### Assigned task
Transcribe every line of the material below exactly, leaving out the pictures.

### Record set
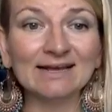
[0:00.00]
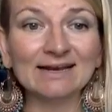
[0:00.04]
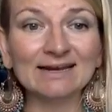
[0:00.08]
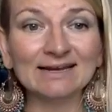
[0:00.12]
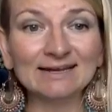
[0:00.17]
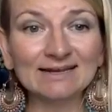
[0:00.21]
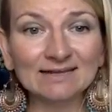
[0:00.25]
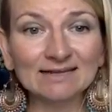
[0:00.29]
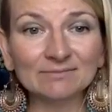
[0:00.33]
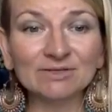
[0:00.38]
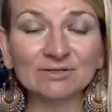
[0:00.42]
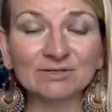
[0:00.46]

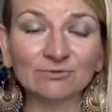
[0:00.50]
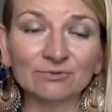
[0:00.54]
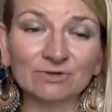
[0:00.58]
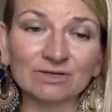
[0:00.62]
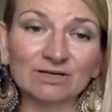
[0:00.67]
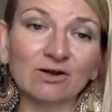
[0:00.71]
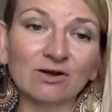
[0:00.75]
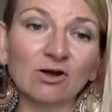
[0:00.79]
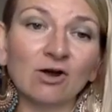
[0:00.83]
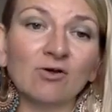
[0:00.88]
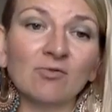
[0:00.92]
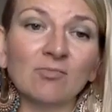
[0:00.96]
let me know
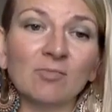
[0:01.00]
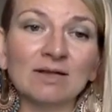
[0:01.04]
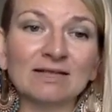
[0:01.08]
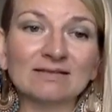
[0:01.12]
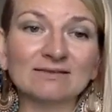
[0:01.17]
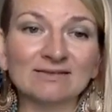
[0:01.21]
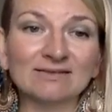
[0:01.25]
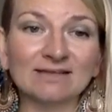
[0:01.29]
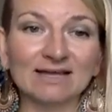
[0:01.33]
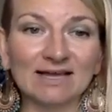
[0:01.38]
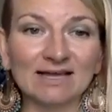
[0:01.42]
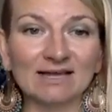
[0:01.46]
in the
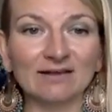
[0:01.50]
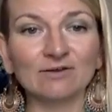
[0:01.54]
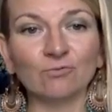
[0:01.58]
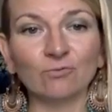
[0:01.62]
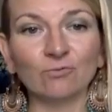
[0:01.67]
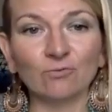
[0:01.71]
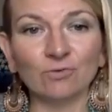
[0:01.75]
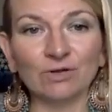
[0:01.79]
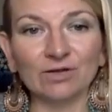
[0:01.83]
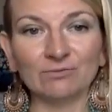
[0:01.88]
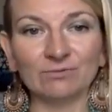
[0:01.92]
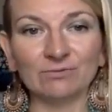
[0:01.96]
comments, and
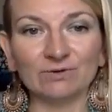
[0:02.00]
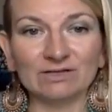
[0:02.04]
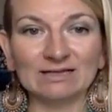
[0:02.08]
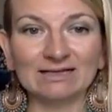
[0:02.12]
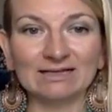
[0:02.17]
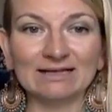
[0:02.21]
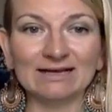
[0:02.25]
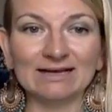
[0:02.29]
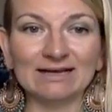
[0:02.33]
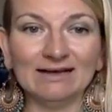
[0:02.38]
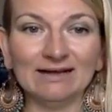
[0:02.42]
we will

### Exercise response
[0:00.00]
[0:00.04]
[0:00.08]
[0:00.12]
[0:00.17]
[0:00.21]
[0:00.25]
[0:00.29]
[0:00.33]
[0:00.38]
[0:00.42]
[0:00.46]

[0:00.50]
[0:00.54]
[0:00.58]
[0:00.62]
[0:00.67]
[0:00.71]
[0:00.75]
[0:00.79]
[0:00.83]
[0:00.88]
[0:00.92]
[0:00.96]
let me know
[0:01.00]
[0:01.04]
[0:01.08]
[0:01.12]
[0:01.17]
[0:01.21]
[0:01.25]
[0:01.29]
[0:01.33]
[0:01.38]
[0:01.42]
[0:01.46]
in the
[0:01.50]
[0:01.54]
[0:01.58]
[0:01.62]
[0:01.67]
[0:01.71]
[0:01.75]
[0:01.79]
[0:01.83]
[0:01.88]
[0:01.92]
[0:01.96]
comments, and
[0:02.00]
[0:02.04]
[0:02.08]
[0:02.12]
[0:02.17]
[0:02.21]
[0:02.25]
[0:02.29]
[0:02.33]
[0:02.38]
[0:02.42]
we will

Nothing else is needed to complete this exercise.